On FreeBSd: syslog-ng: I/O error occurred while writing; fd='xx', error='No buffer space available (yy)'
Hi List I've been seeing the following in the messages log of my freebsd syslog server for quite some time now: --- Mar 20 12:19:12 syslog2 syslog-ng[35313]: I/O error occurred while writing; fd='12', error='No buffer space available (55)' Mar 20 12:19:12 syslog2 syslog-ng[35313]: Connection broken; time_reopen='60' Mar 20 12:19:12 syslog2 syslog-ng[35313]: I/O error occurred while writing; fd='13', error='No buffer space available (55)' Mar 20 12:19:12 syslog2 syslog-ng[35313]: Connection broken; time_reopen='60' --- These happen at a frequency of about 7 per minute on average. See attached trend graphs for an idea of the volume of traffic we're doing, as well as the memory and cpu utilisation trends on this server during this period. As can be seen from the graphs, load does not seem to be the issue. Occasionally during the week, the system freezes and requires a reboot, I think it's related to the above message, though I'm not sure. My question is: What does this error mean, and how can I resolve it? I have tried to frame this as an operating system kernel resource issue, and experimented with increasing the freebsd kernel sysctls for UDP performance: --- [root@syslog2 <mailto:root@syslog2.ops.mtnbusiness.co.za> /var/log]# sysctl kern.ipc.nmbclusters=102400 kern.ipc.nmbclusters: 25600 -> 102400 [root@syslog2 <mailto:root@syslog2.ops.mtnbusiness.co.za> /var/log]# sysctl kern.ipc.maxsockbuf=201326592 kern.ipc.maxsockbuf: 100663296 -> 201326592 [root@syslog2 <mailto:root@syslog2.ops.mtnbusiness.co.za> /var/log]# sysctl net.inet.udp.recvspace=33554432 net.inet.udp.recvspace: 16777216 -> 33554432 --- This has reduced the frequency of the errors a little, but in general the problem still remains. Syslog version: -- [root@syslog2]# syslog-ng -V syslog-ng 2.0.10 -- FreeBSD version: -- FreeBSD 7.2-STABLE #0 -- Any help would be much appreciated! Traiano
Anybody ? On 20/03/2012 12:53, "Traiano Welcome" <Traiano.Welcome@mtnbusiness.co.za> wrote:
Hi List
I've been seeing the following in the messages log of my freebsd syslog server for quite some time now:
--- Mar 20 12:19:12 syslog2 syslog-ng[35313]: I/O error occurred while writing; fd='12', error='No buffer space available (55)' Mar 20 12:19:12 syslog2 syslog-ng[35313]: Connection broken; time_reopen='60' Mar 20 12:19:12 syslog2 syslog-ng[35313]: I/O error occurred while writing; fd='13', error='No buffer space available (55)' Mar 20 12:19:12 syslog2 syslog-ng[35313]: Connection broken; time_reopen='60' ---
These happen at a frequency of about 7 per minute on average. See attached trend graphs for an idea of the volume of traffic we're doing, as well as the memory and cpu utilisation trends on this server during this period. As can be seen from the graphs, load does not seem to be the issue. Occasionally during the week, the system freezes and requires a reboot, I think it's related to the above message, though I'm not sure.

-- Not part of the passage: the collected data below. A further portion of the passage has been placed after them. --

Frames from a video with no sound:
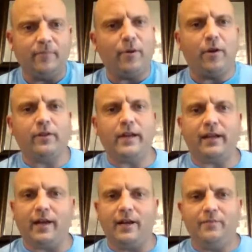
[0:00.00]
And part of
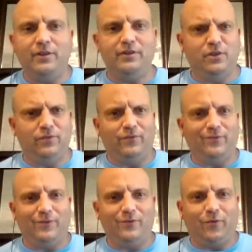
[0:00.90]
that kind of means you've
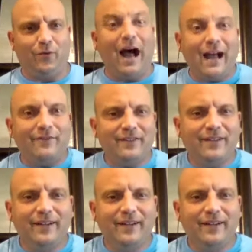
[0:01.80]
arrived,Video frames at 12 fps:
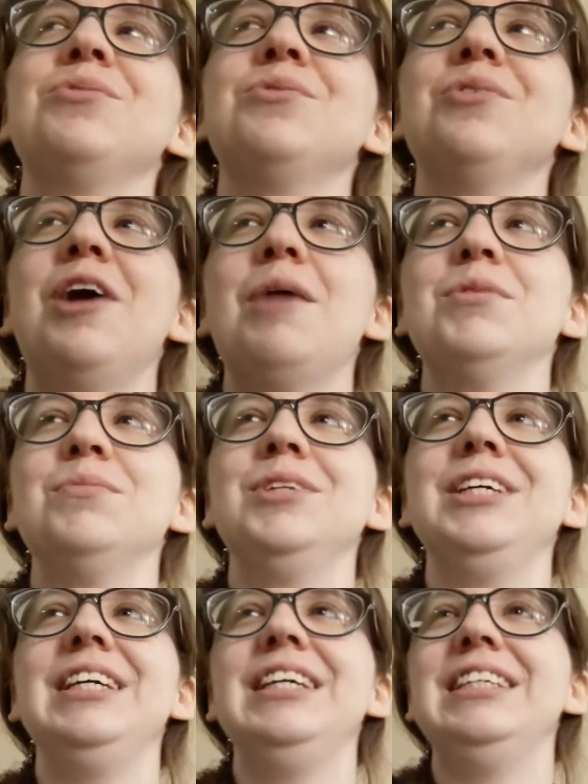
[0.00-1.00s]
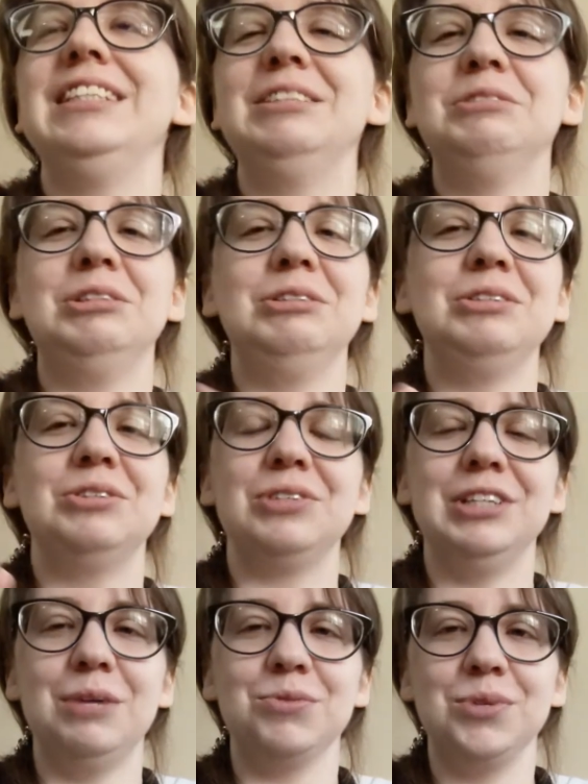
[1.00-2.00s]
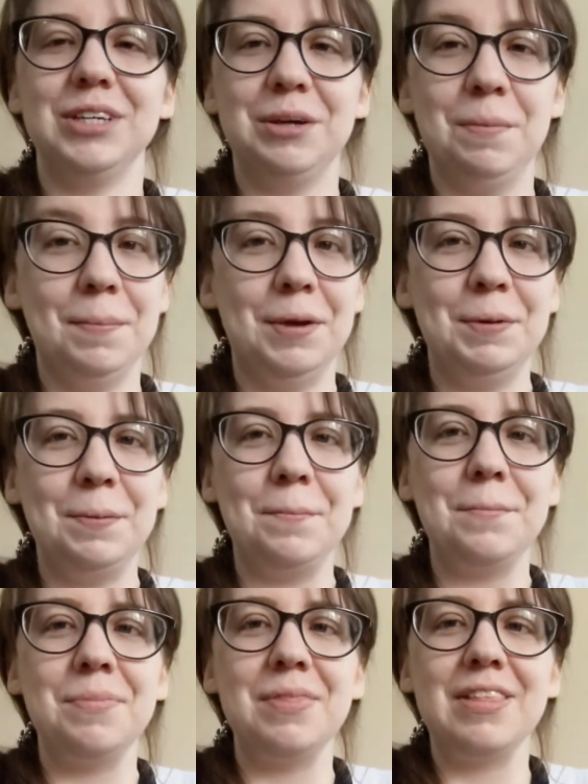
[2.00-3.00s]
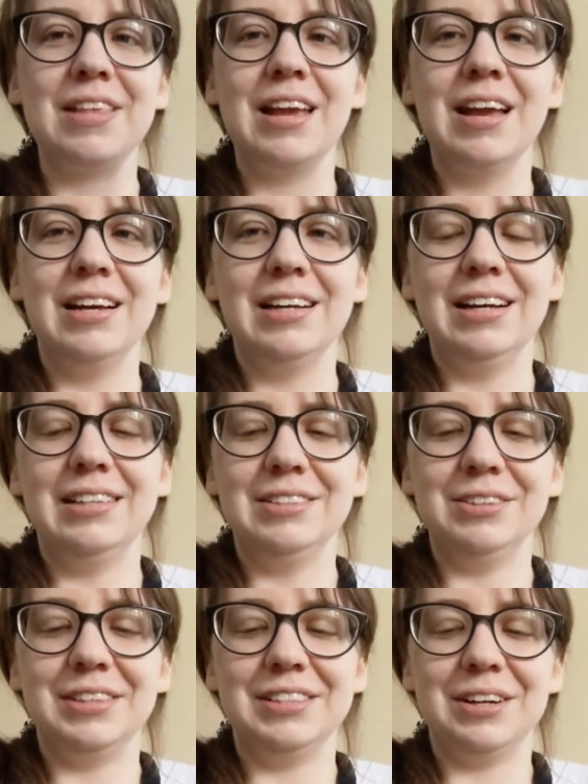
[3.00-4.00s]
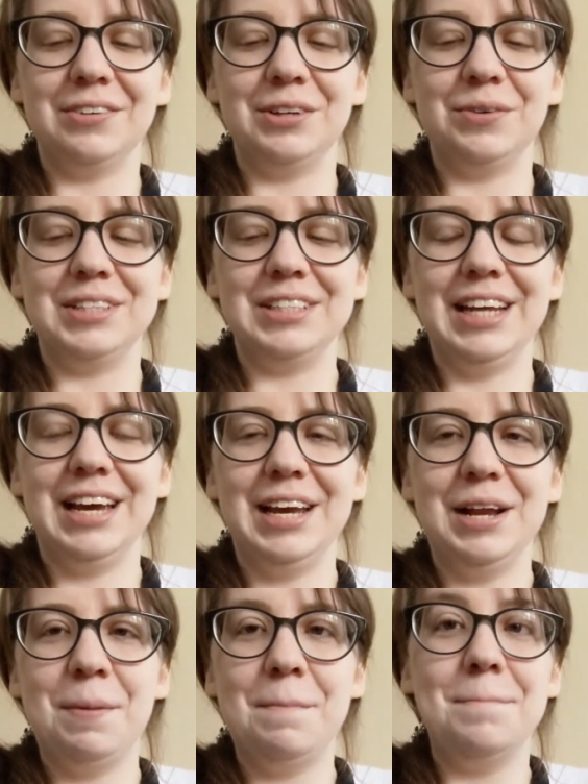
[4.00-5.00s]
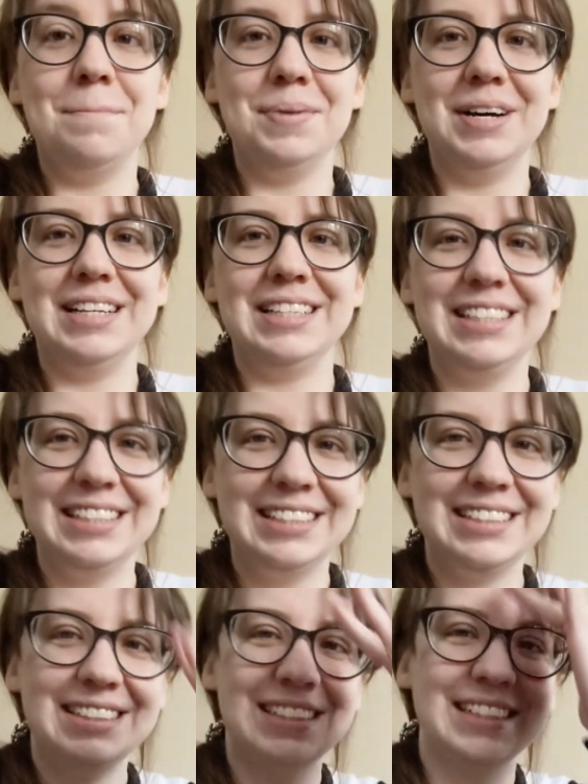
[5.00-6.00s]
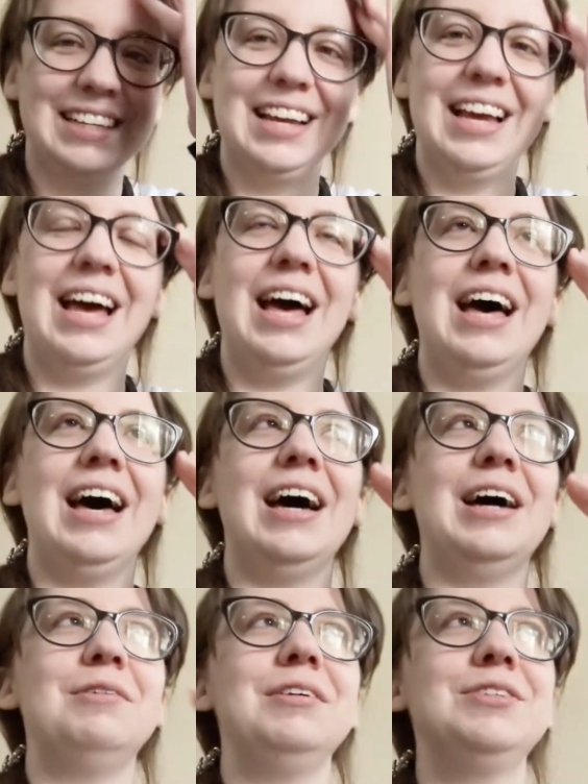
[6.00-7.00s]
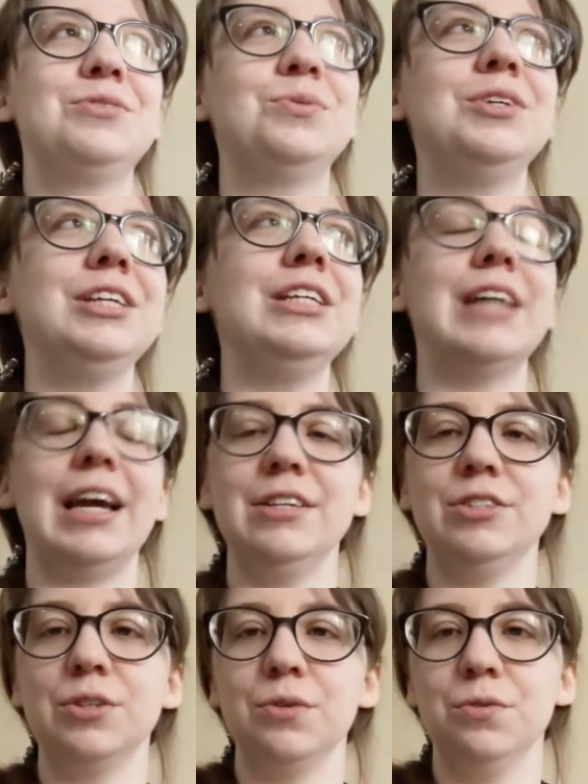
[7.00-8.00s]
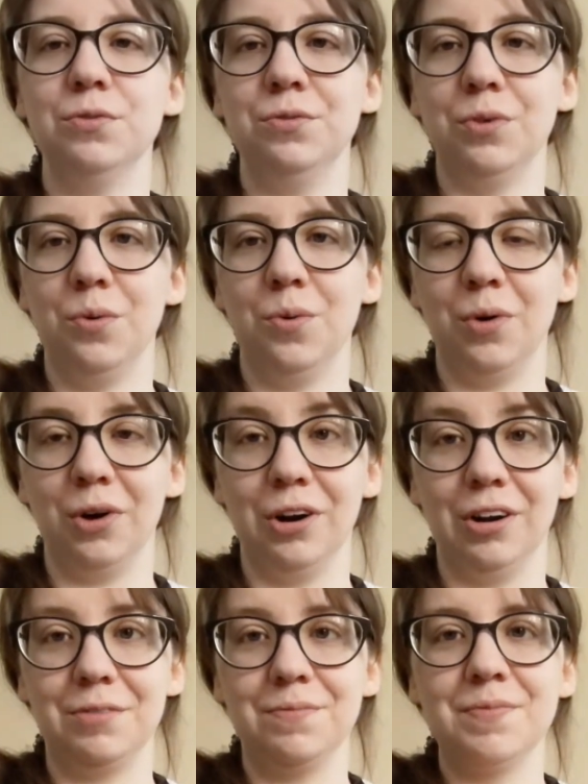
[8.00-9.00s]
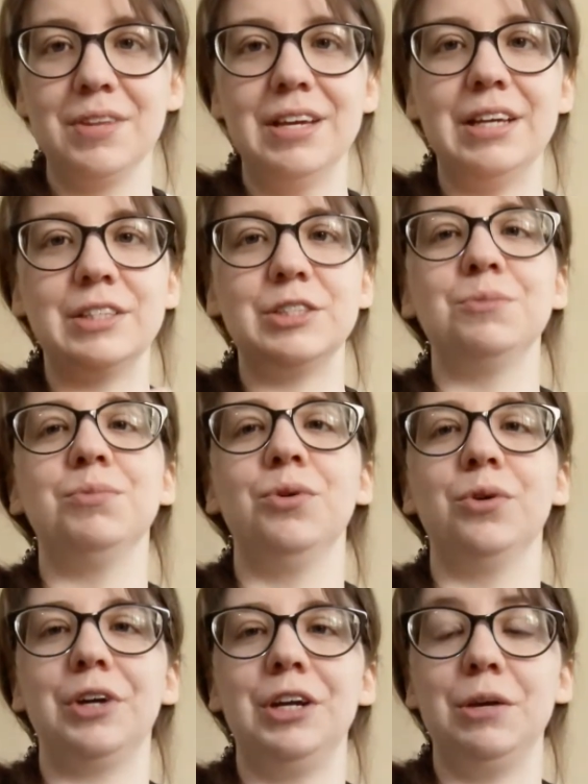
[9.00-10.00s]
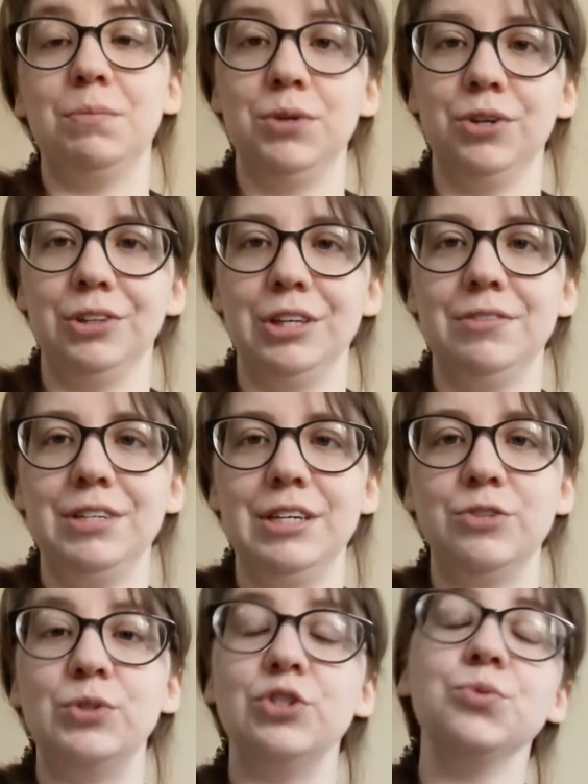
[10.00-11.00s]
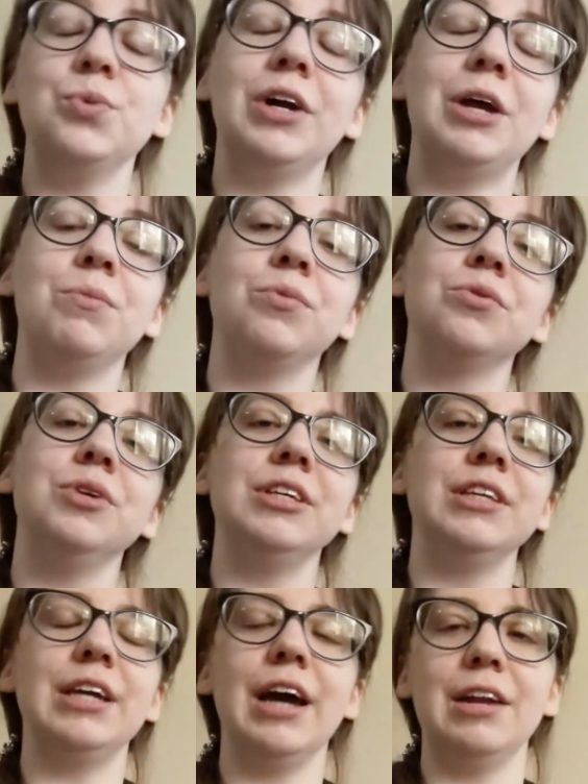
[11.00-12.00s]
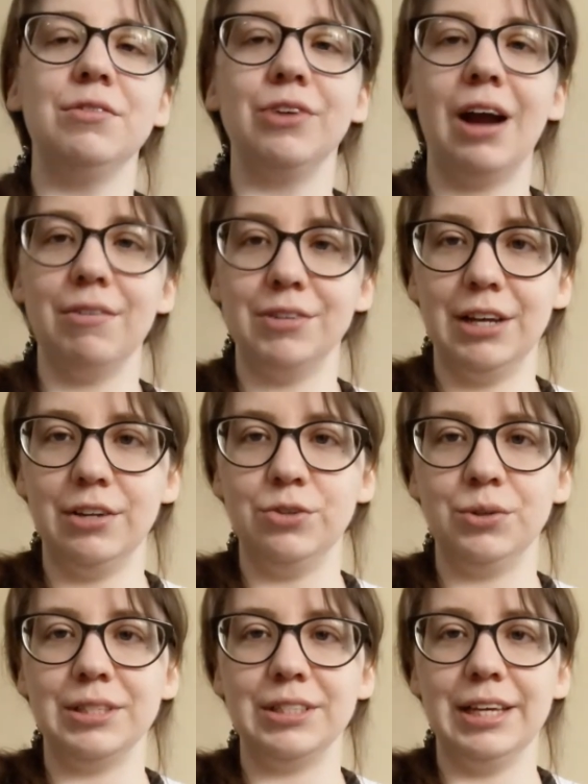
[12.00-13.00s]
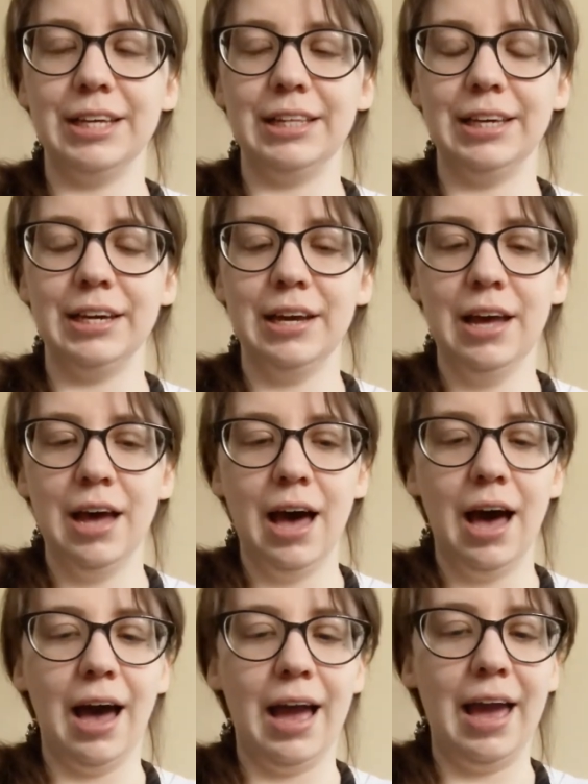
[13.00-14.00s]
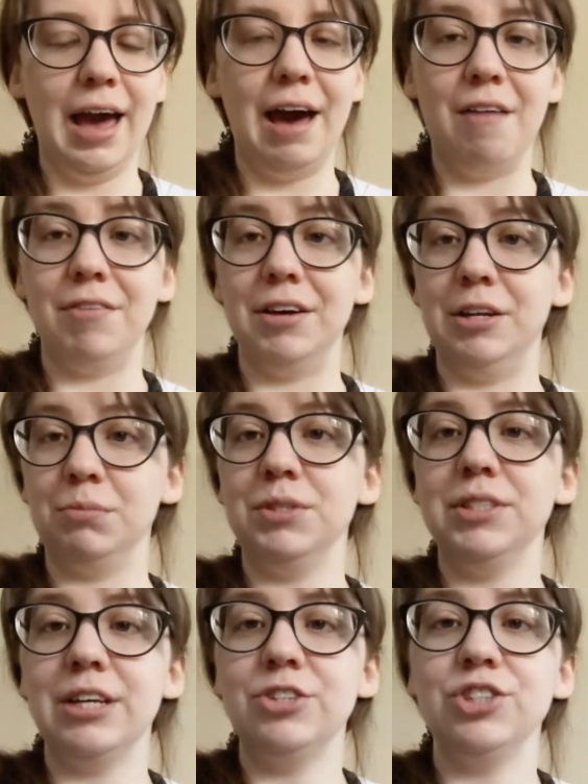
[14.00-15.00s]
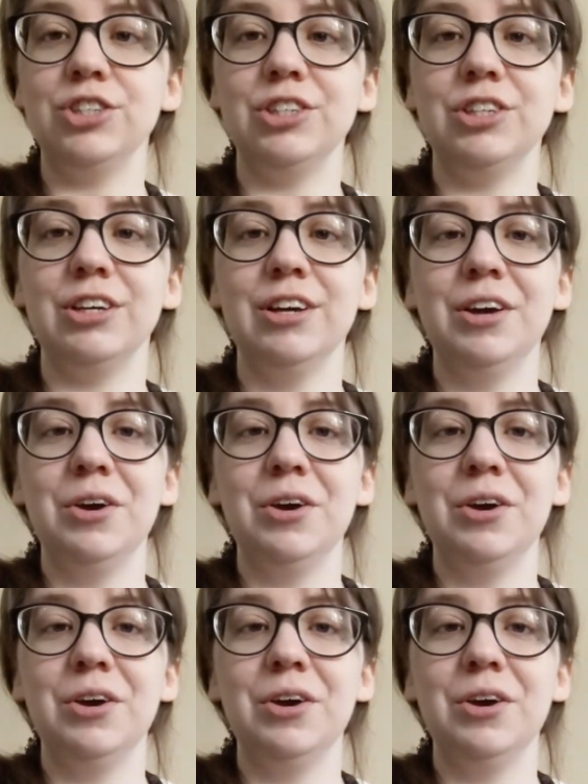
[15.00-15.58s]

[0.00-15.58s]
probably maybe 3 times a week, maybe. So it's not really once a day, but it's really nice for exploring pure leaf teas, which is what I'm really kind of gravitating towards lately. I have an obsession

My question is: What does this error mean, and how can I resolve it?
I have tried to frame this as an operating system kernel resource issue, and experimented with increasing the freebsd kernel sysctls for UDP performance:
--- [root@syslog2 <mailto:root@syslog2.ops.mtnbusiness.co.za> /var/log]# sysctl kern.ipc.nmbclusters=102400 kern.ipc.nmbclusters: 25600 -> 102400
[root@syslog2 <mailto:root@syslog2.ops.mtnbusiness.co.za> /var/log]# sysctl kern.ipc.maxsockbuf=201326592 kern.ipc.maxsockbuf: 100663296 -> 201326592
[root@syslog2 <mailto:root@syslog2.ops.mtnbusiness.co.za> /var/log]# sysctl net.inet.udp.recvspace=33554432 net.inet.udp.recvspace: 16777216 -> 33554432 ---
This has reduced the frequency of the errors a little, but in general the problem still remains.
Syslog version:
-- [root@syslog2]# syslog-ng -V syslog-ng 2.0.10
--
FreeBSD version:
-- FreeBSD 7.2-STABLE #0 --
Any help would be much appreciated! Traiano
__________________________________________________________________________ ____ Member info: https://lists.balabit.hu/mailman/listinfo/syslog-ng Documentation: http://www.balabit.com/support/documentation/?product=syslog-ng FAQ: http://www.balabit.com/wiki/syslog-ng-faq
On Thu, 2012-03-22 at 07:49 +0000, Traiano Welcome wrote:
Anybody ?
On 20/03/2012 12:53, "Traiano Welcome" <Traiano.Welcome@mtnbusiness.co.za> wrote:
Hi List
I've been seeing the following in the messages log of my freebsd syslog server for quite some time now:
--- Mar 20 12:19:12 syslog2 syslog-ng[35313]: I/O error occurred while writing; fd='12', error='No buffer space available (55)' Mar 20 12:19:12 syslog2 syslog-ng[35313]: Connection broken; time_reopen='60' Mar 20 12:19:12 syslog2 syslog-ng[35313]: I/O error occurred while writing; fd='13', error='No buffer space available (55)' Mar 20 12:19:12 syslog2 syslog-ng[35313]: Connection broken; time_reopen='60' ---
These happen at a frequency of about 7 per minute on average. See attached trend graphs for an idea of the volume of traffic we're doing, as well as the memory and cpu utilisation trends on this server during this period. As can be seen from the graphs, load does not seem to be the issue. Occasionally during the week, the system freezes and requires a reboot, I think it's related to the above message, though I'm not sure.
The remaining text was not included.